The data:
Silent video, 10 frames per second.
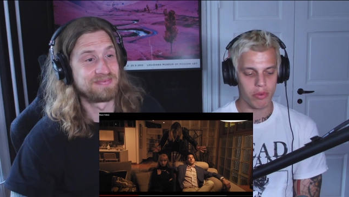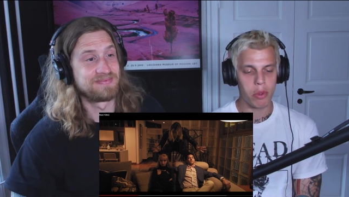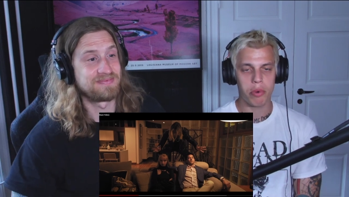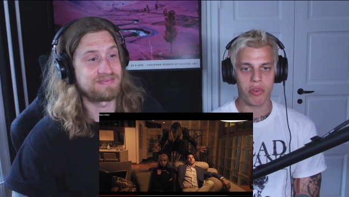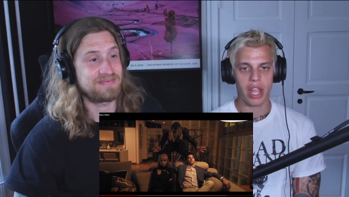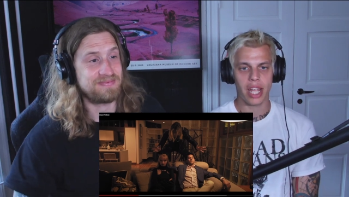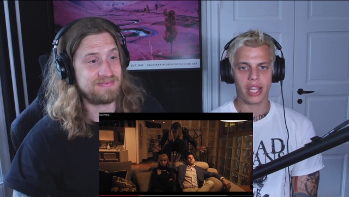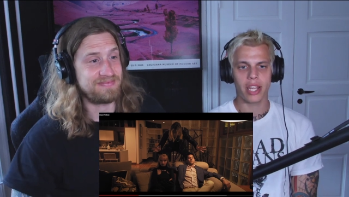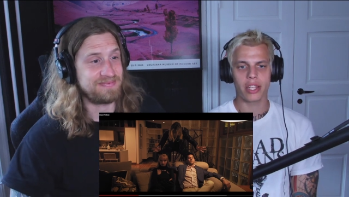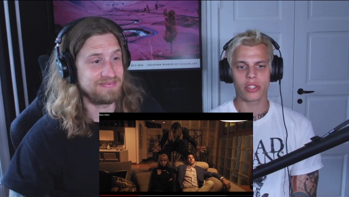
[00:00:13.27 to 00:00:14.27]
Speaker 1: we'll be
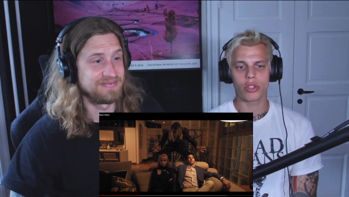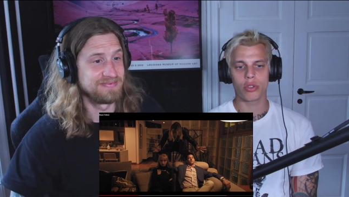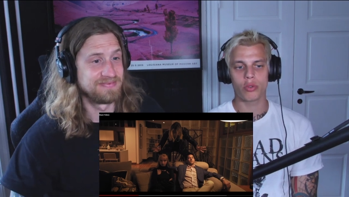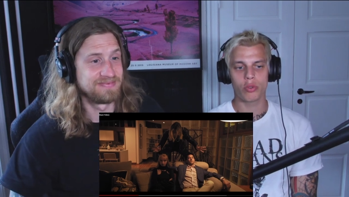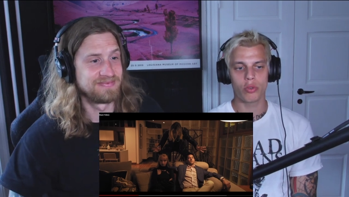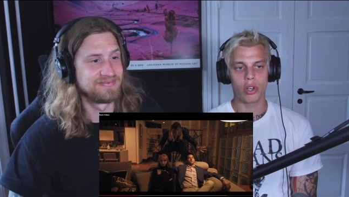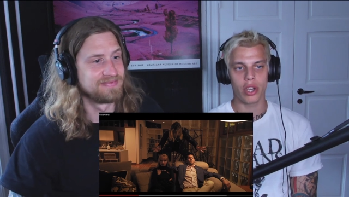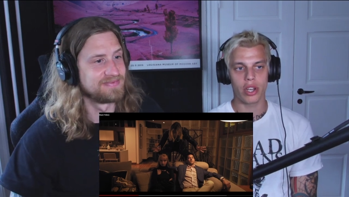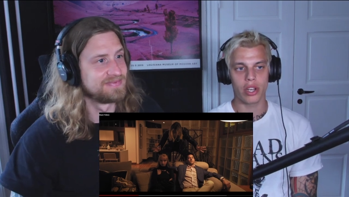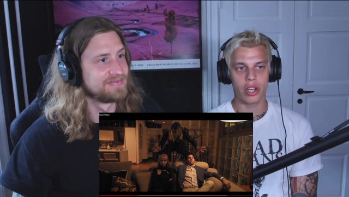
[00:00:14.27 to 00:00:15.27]
reacting to
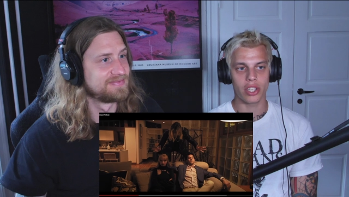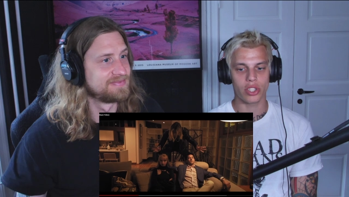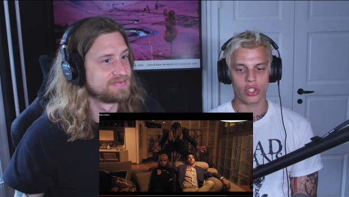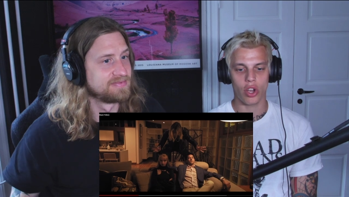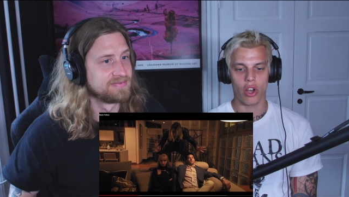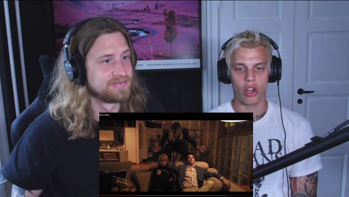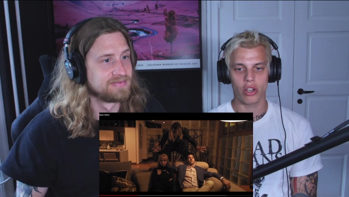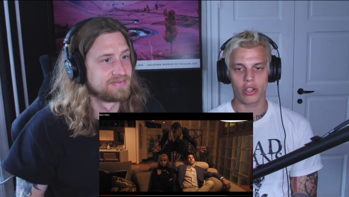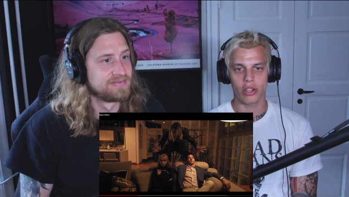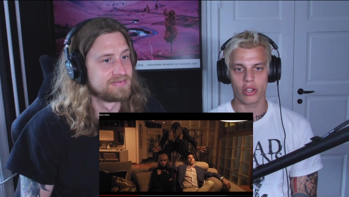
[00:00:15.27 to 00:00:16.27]
uh, a
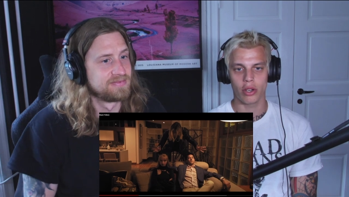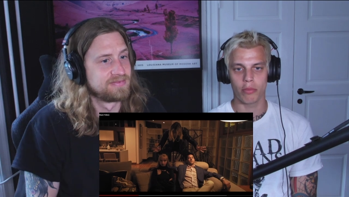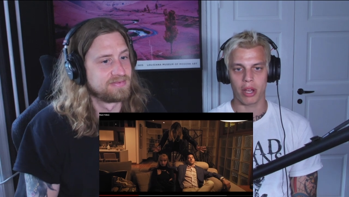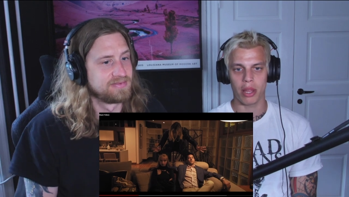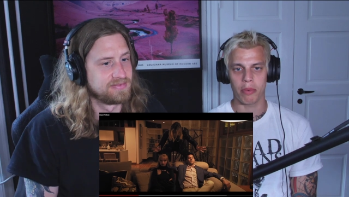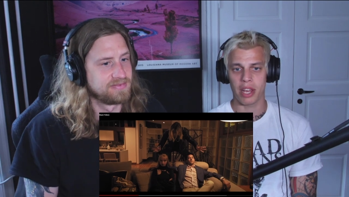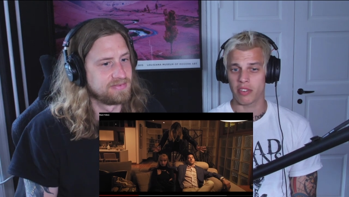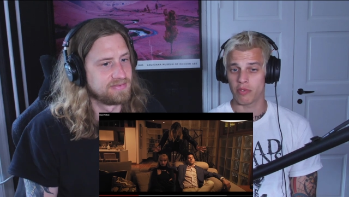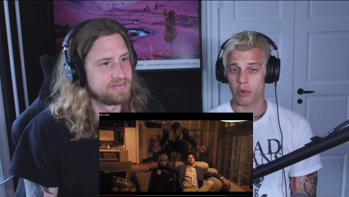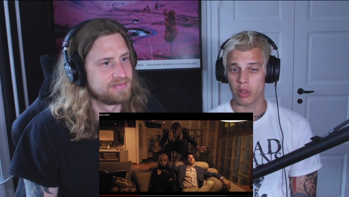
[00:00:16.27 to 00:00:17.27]
song uh, by the
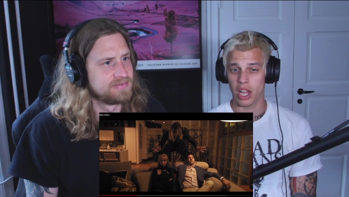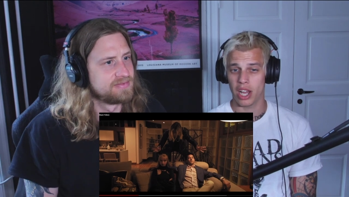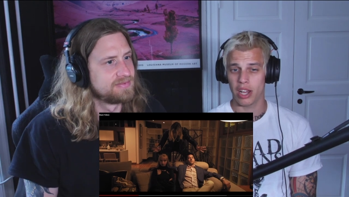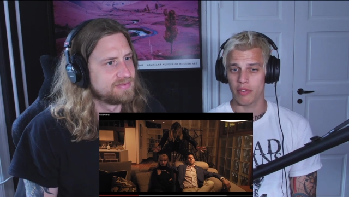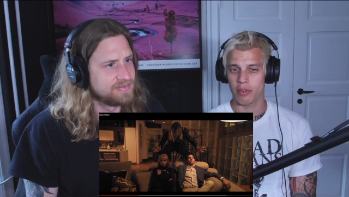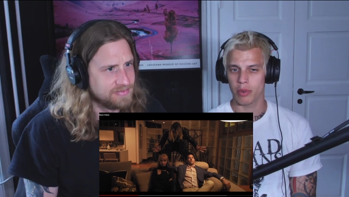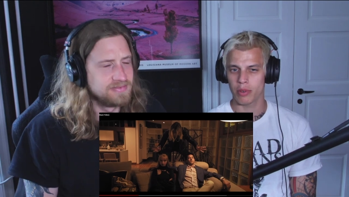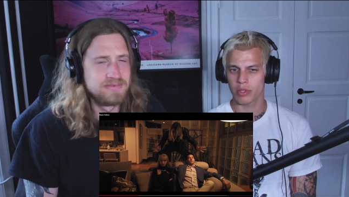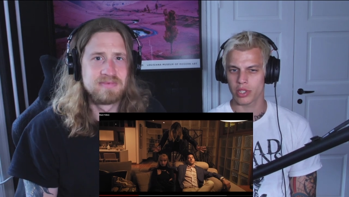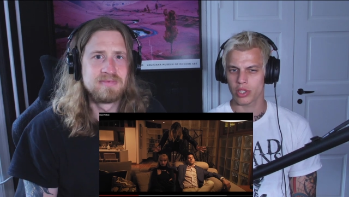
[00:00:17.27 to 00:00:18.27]
band Voila. What
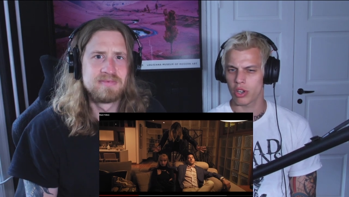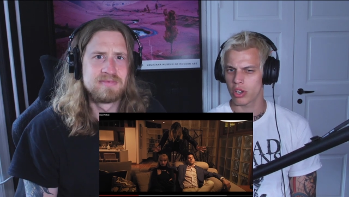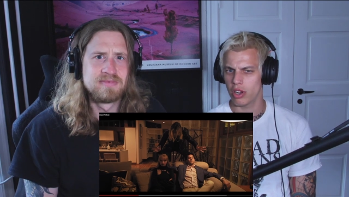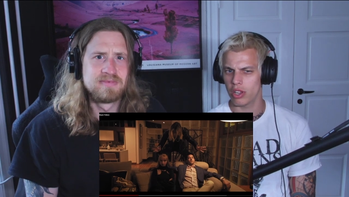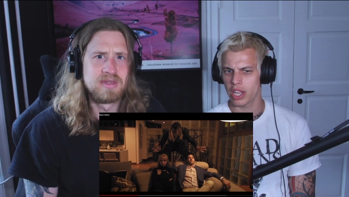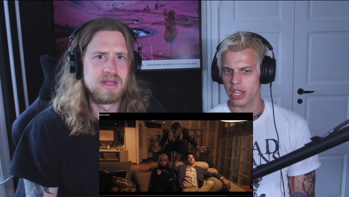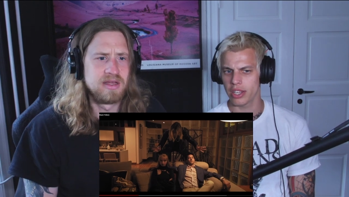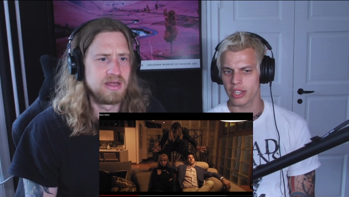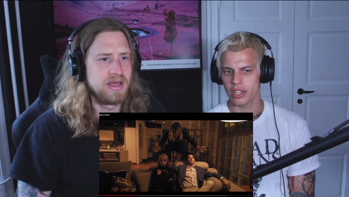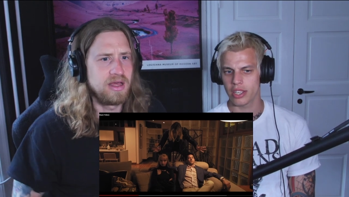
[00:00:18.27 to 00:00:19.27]
was the song called
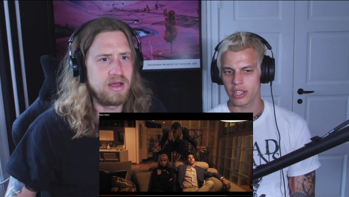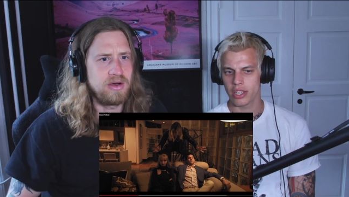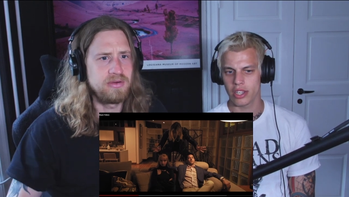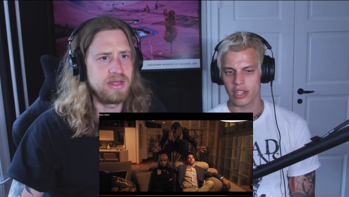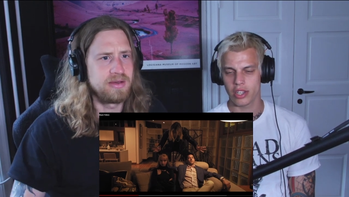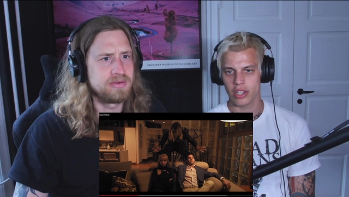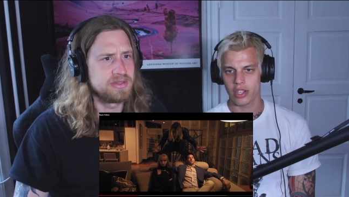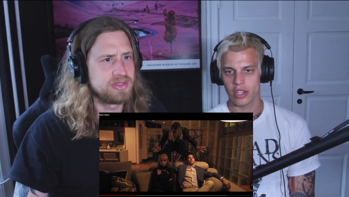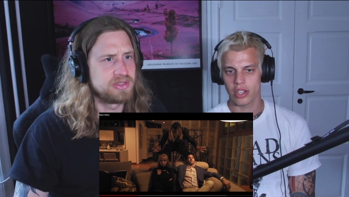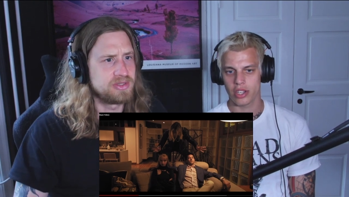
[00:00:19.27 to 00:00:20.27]
again?
Speaker 2: Uh, oh yeah,
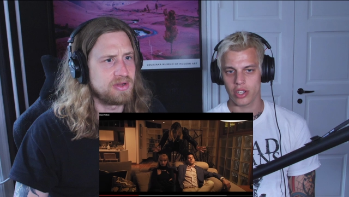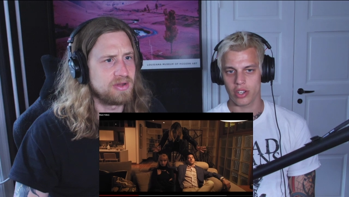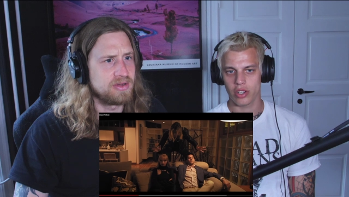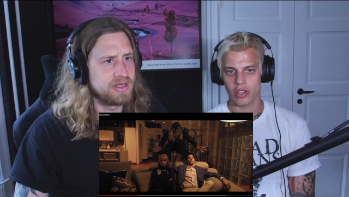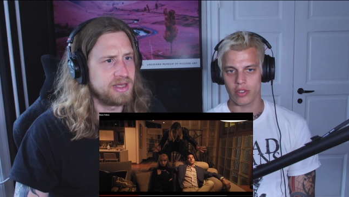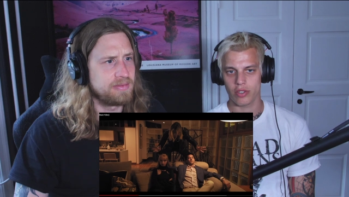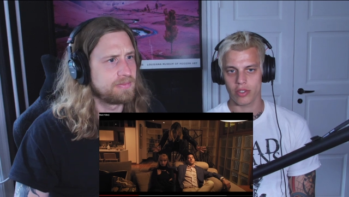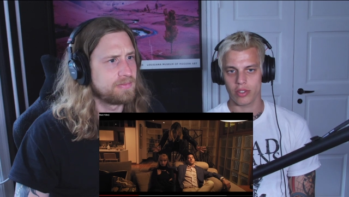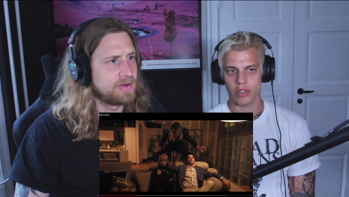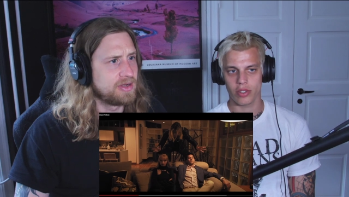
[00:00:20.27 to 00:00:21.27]
the
Speaker 1: song
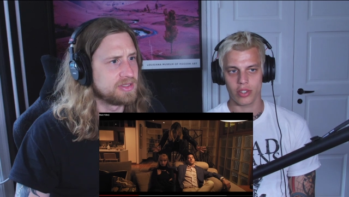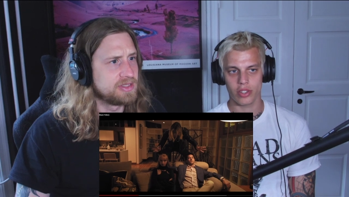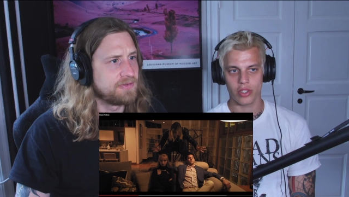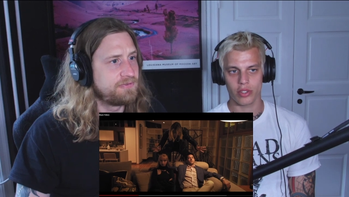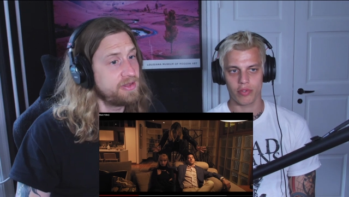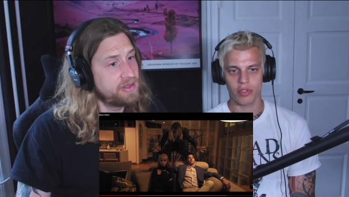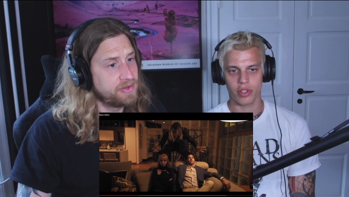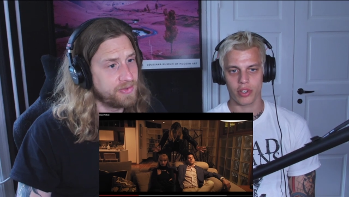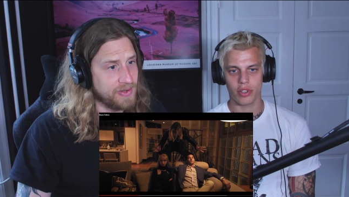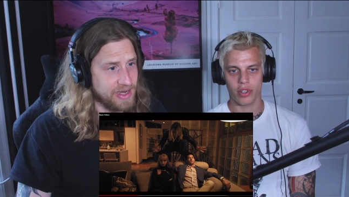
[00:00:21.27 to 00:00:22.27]
name was Figure
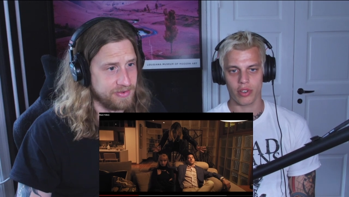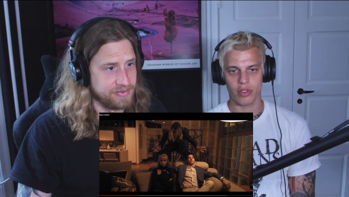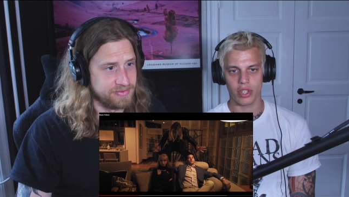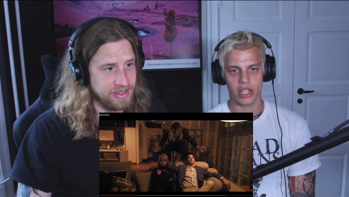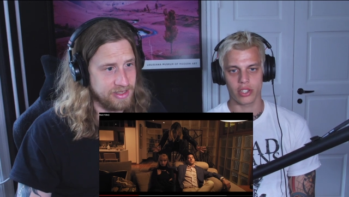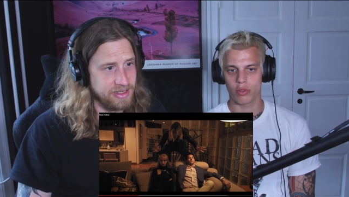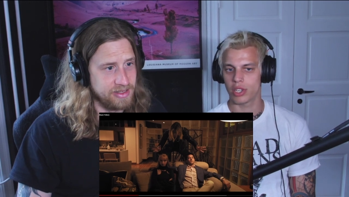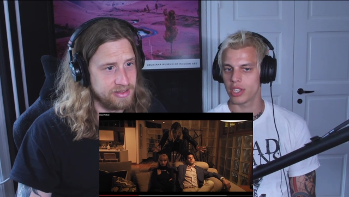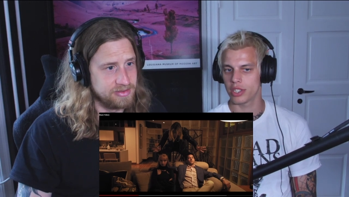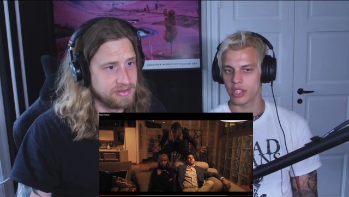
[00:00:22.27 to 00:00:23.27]
You Out. Yeah, so
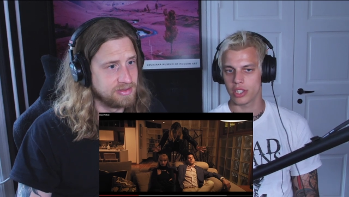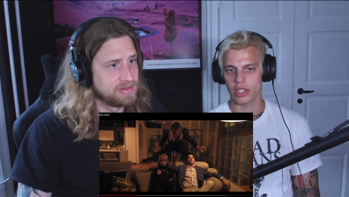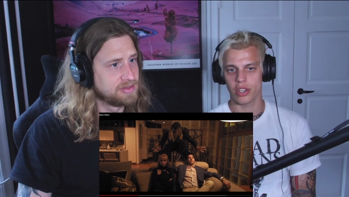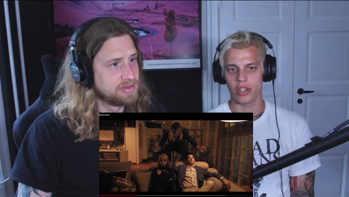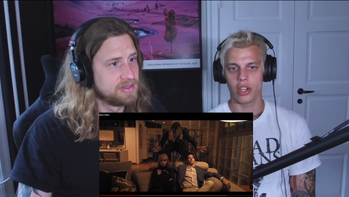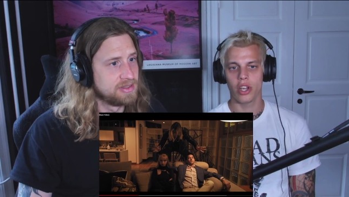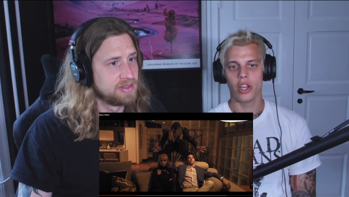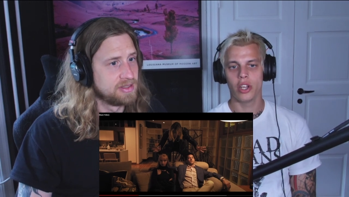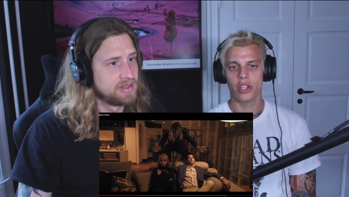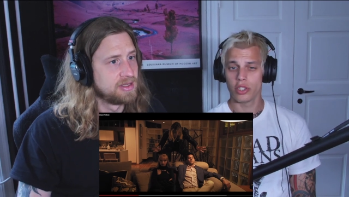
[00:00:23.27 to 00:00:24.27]
this is uh,
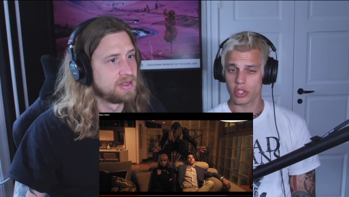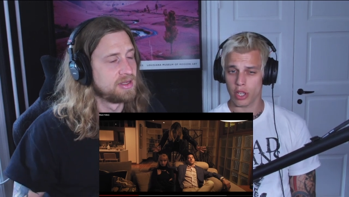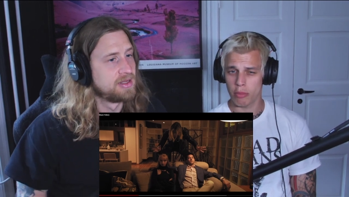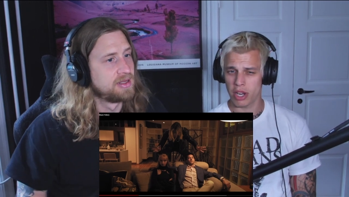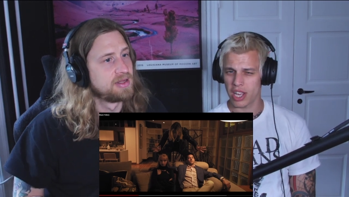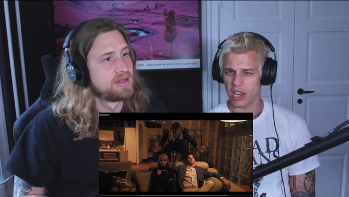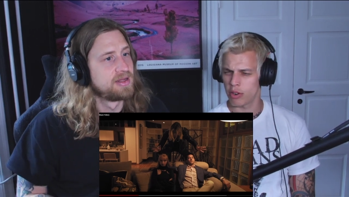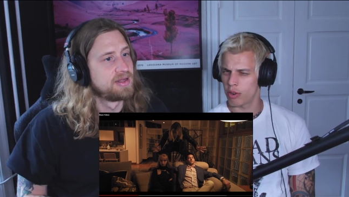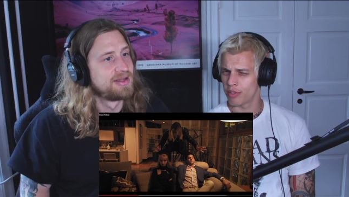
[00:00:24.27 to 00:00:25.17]
somebody, I don't know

Exercise brief:
Nothing but the lines from the one containing "[00:00:15.27 to 00:00:16.27]" through the final line of the entries above should be given again, each exactly as written; omit the pictures.

Response below:
[00:00:15.27 to 00:00:16.27]
uh, a
[00:00:16.27 to 00:00:17.27]
song uh, by the
[00:00:17.27 to 00:00:18.27]
band Voila. What
[00:00:18.27 to 00:00:19.27]
was the song called
[00:00:19.27 to 00:00:20.27]
again?
Speaker 2: Uh, oh yeah,
[00:00:20.27 to 00:00:21.27]
the
Speaker 1: song
[00:00:21.27 to 00:00:22.27]
name was Figure
[00:00:22.27 to 00:00:23.27]
You Out. Yeah, so
[00:00:23.27 to 00:00:24.27]
this is uh,
[00:00:24.27 to 00:00:25.17]
somebody, I don't know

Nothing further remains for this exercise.